DIRECTIONS –
Every line from the one holding "[613.78-614.28s]" to the end of the entries should be repeated exactly, with the pictures left out.
════════════════
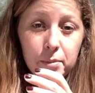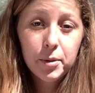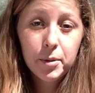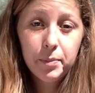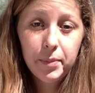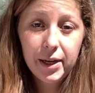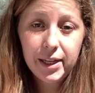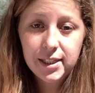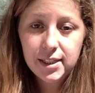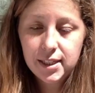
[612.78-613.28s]

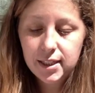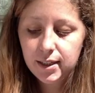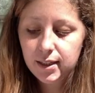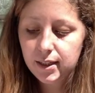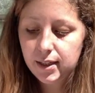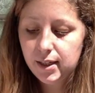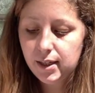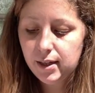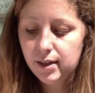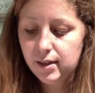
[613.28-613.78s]
But
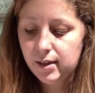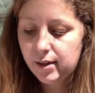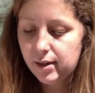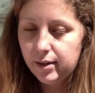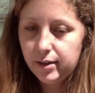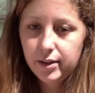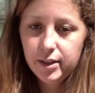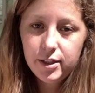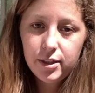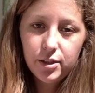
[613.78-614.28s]
basically,
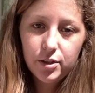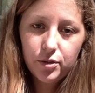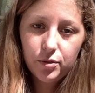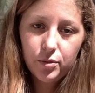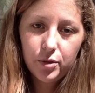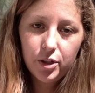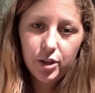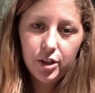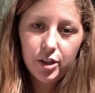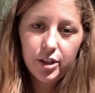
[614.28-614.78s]
this is a
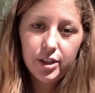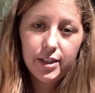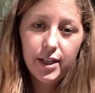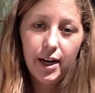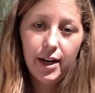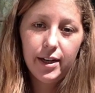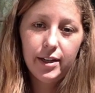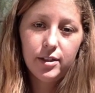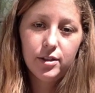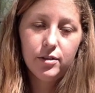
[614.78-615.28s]
really good
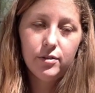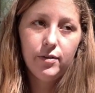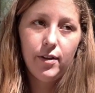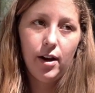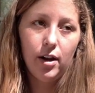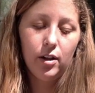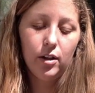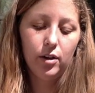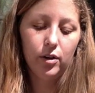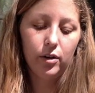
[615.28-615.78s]
diet to
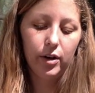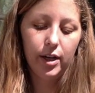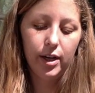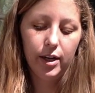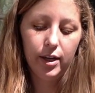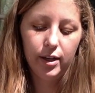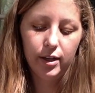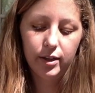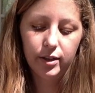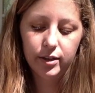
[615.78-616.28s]
follow,
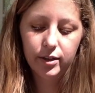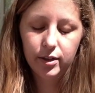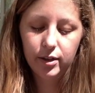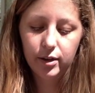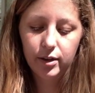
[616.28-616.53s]
and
════════════════
SOLVED PROBLEM –
[613.78-614.28s]
basically,
[614.28-614.78s]
this is a
[614.78-615.28s]
really good
[615.28-615.78s]
diet to
[615.78-616.28s]
follow,
[616.28-616.53s]
and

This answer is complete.